Users who are not in the hadoop user group cannot submit jobs to queues. To check which user groups the current user belongs to, run id.

Disable ACL

If your cluster has only a few users and ACL is not needed, clear both parameters above and refresh queues: in the EMR console, go to the YARN service page, click the Status tab, find the ResourceManager component, click the More icon in the Actions column, and select refresh_queues. Enter an execution reason and click OK. In the Confirm message, click OK.

Use ACL with Ranger

To manage user queue permissions visually, use ACL together with Ranger. Ranger supports only Capacity Scheduler. For configuration details, see Enable YARN in Ranger and configure related permissions.

Configure ACL for queues

To authorize specific users or user groups for individual queues, add the following parameters to capacity-scheduler.xml:

  • yarn.scheduler.capacity.root.<queue-path>.acl_submit_applications

  • yarn.scheduler.capacity.root.<queue-path>.acl_administer_queue

For parameter details, see Queue Properties and the ACL configurations of queues section in the YARN schedulers topic.

Queue mapping

To map users or user groups to queues automatically, configure yarn.scheduler.capacity.queue-mappings in capacity-scheduler.xml. Set yarn.scheduler.capacity.queue-mappings-override.enable to true so that mapped users or user groups can only submit jobs to their assigned queues.

Job management permissions

YARN job management permissions include VIEW_APP and MODIFY_APP.

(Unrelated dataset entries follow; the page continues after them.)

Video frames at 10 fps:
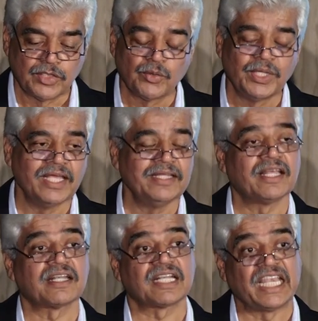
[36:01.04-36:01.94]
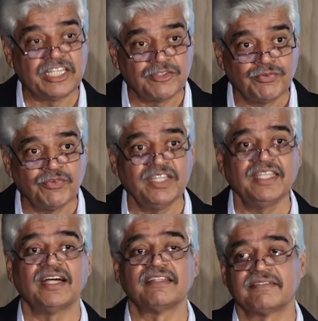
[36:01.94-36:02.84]
Today, they are
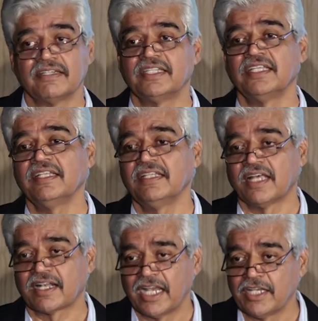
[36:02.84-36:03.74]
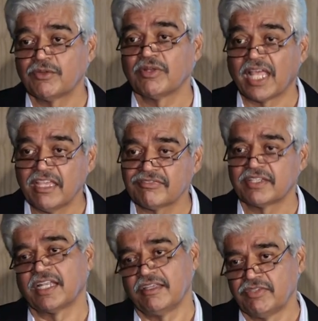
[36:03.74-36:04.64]
rightfully asserting their right to life
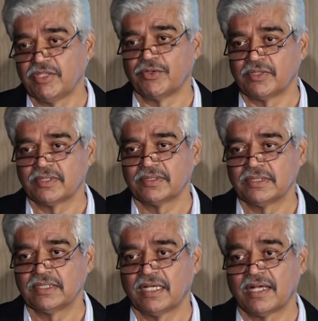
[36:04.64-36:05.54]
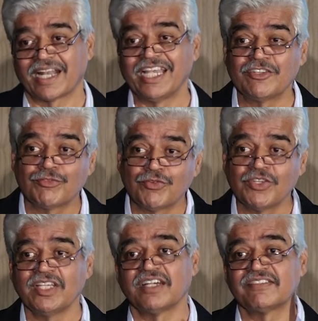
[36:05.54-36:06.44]
and livelihood.
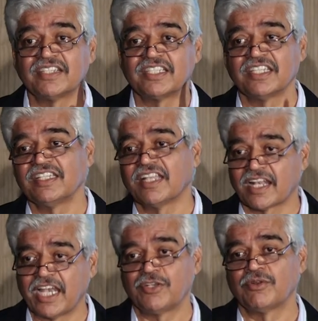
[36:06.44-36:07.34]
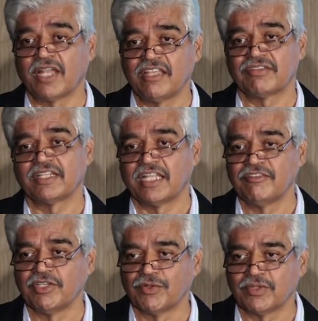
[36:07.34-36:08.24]
Rightfully asserting their right to life and
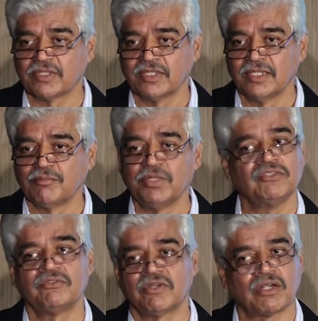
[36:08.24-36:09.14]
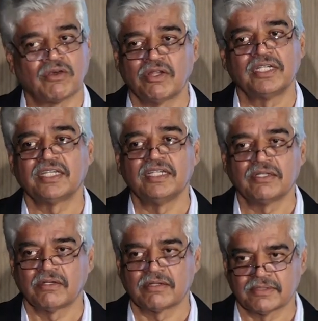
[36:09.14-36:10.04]
livelihood. Please do not call it
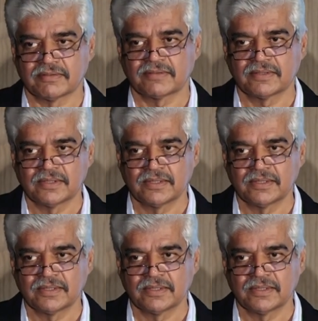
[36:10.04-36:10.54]
intolerance.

Permission What it controls
VIEW_APP View job information and YARN component logs. By default, mapred-site.xml sets mapreduce.job.acl-view-job=*, which grants VIEW_APP to all users in MapReduce. This does not include engine-side VIEW_APP restrictions.
MODIFY_APP Modify or stop a job in YARN. Stopping a job uses the ADMINISTER_QUEUE permission to manage ACLs.

LCE

Why LCE is needed

In non-high-security clusters, containers use DefaultContainerExecutor, which runs all containers under the hadoop account regardless of which user submitted the job. This means jobs from different users share the same OS identity, making it impossible to isolate them through authentication. Users can potentially access or modify YARN-related files belonging to other users, and tenants may access each other's resources.

Container executor How it runs containers
DefaultContainerExecutor Always runs as the hadoop account, regardless of which user submitted the job
Linux Container Executor (LCE) Runs as the account of the user who submitted the job, using the setuid bit

How LCE works

High-security clusters use Linux Container Executor (LCE) to run containers under the account of the user who submitted the job, based on the setuid bit. This revokes high-risk and unnecessary permissions from containers and prevents cross-user resource access.

Prerequisites for LCE

For LCE to work, a Linux account corresponding to each job-submitting user must exist on the OS of every NodeManager node.

Recommended approach: Use the user management feature in the EMR console. This adds the user to the OpenLDAP service and maps it to a Linux account on each node via the nslcd service. The OpenLDAP service must be deployed in your cluster.

Alternative approach: Manage Linux accounts manually. Add the Linux account on each existing node and add bootstrap action scripts to make sure new nodes automatically create the account on startup.